Extracted material Block Start

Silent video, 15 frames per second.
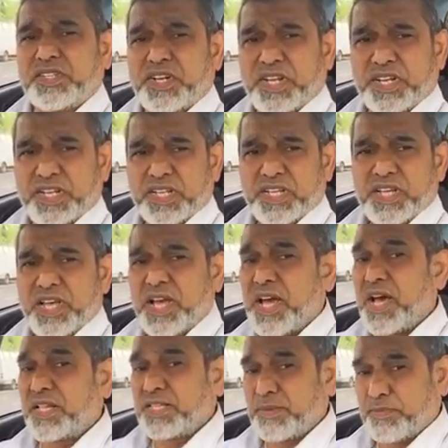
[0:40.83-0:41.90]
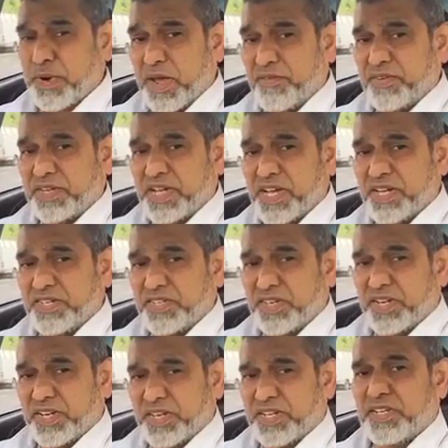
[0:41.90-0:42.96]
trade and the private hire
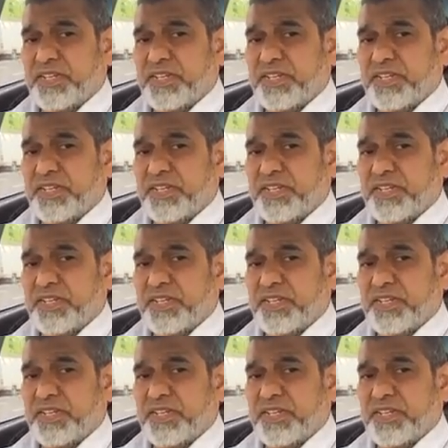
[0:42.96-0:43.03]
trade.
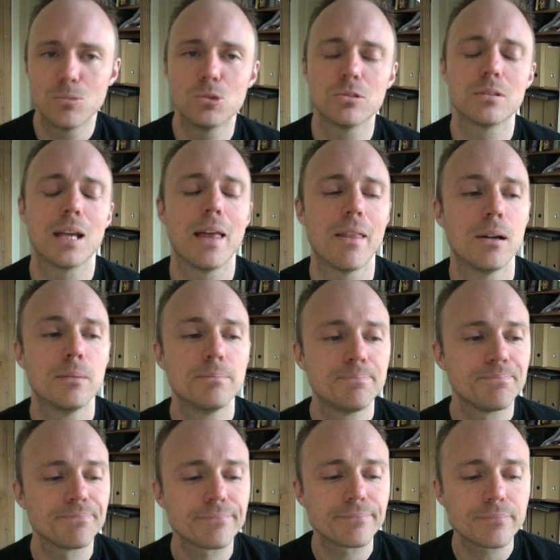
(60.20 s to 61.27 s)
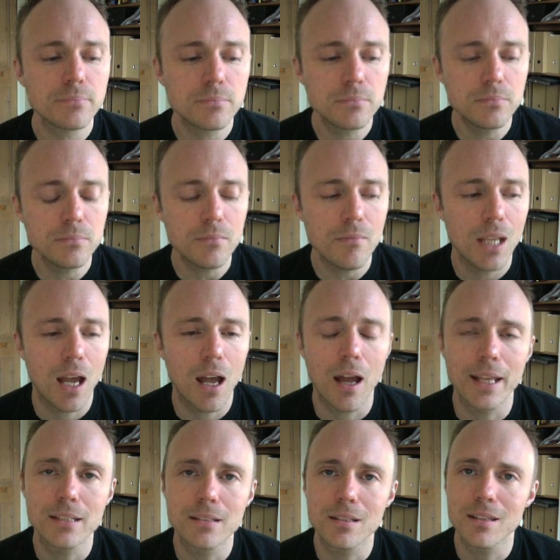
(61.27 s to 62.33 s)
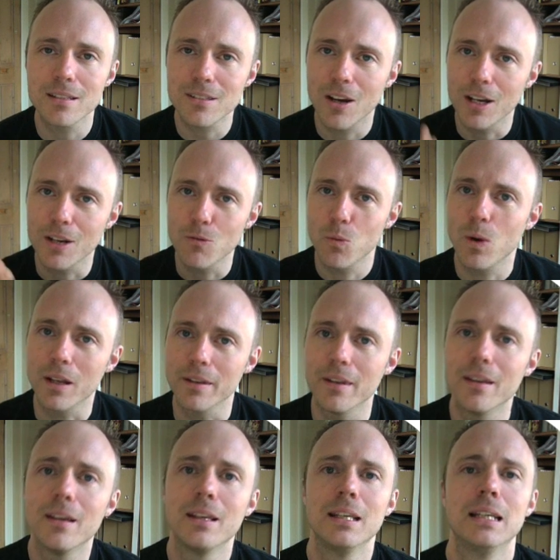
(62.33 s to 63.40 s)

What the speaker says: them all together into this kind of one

Extracted material Block End
Extracted material Block Start

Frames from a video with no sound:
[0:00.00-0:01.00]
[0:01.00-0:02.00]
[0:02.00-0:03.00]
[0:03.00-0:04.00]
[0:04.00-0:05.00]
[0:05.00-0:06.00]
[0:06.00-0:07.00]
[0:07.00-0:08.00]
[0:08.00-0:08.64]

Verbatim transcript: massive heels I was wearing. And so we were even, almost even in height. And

Extracted material Block End
Extracted material Block Start

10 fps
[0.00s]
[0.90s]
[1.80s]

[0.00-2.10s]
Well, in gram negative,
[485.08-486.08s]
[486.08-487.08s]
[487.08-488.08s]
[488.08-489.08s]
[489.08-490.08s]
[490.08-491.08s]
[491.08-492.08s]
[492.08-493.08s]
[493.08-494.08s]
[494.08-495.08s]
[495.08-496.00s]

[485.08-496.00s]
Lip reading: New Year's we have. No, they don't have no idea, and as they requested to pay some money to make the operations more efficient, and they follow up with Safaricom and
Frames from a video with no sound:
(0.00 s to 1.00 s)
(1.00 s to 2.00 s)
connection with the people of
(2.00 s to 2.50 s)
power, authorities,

Extracted material Block End

§ **Activity**: Of the entries listed above, reproduce only the lines starting at the line containing "[0:04.00-0:05.00]" and ending at the line containing "Verbatim transcript: massive". Include both, exactly as they stand.

§ **Exercise response**:
[0:04.00-0:05.00]
[0:05.00-0:06.00]
[0:06.00-0:07.00]
[0:07.00-0:08.00]
[0:08.00-0:08.64]

Verbatim transcript: massive heels I was wearing. And so we were even, almost even in height. And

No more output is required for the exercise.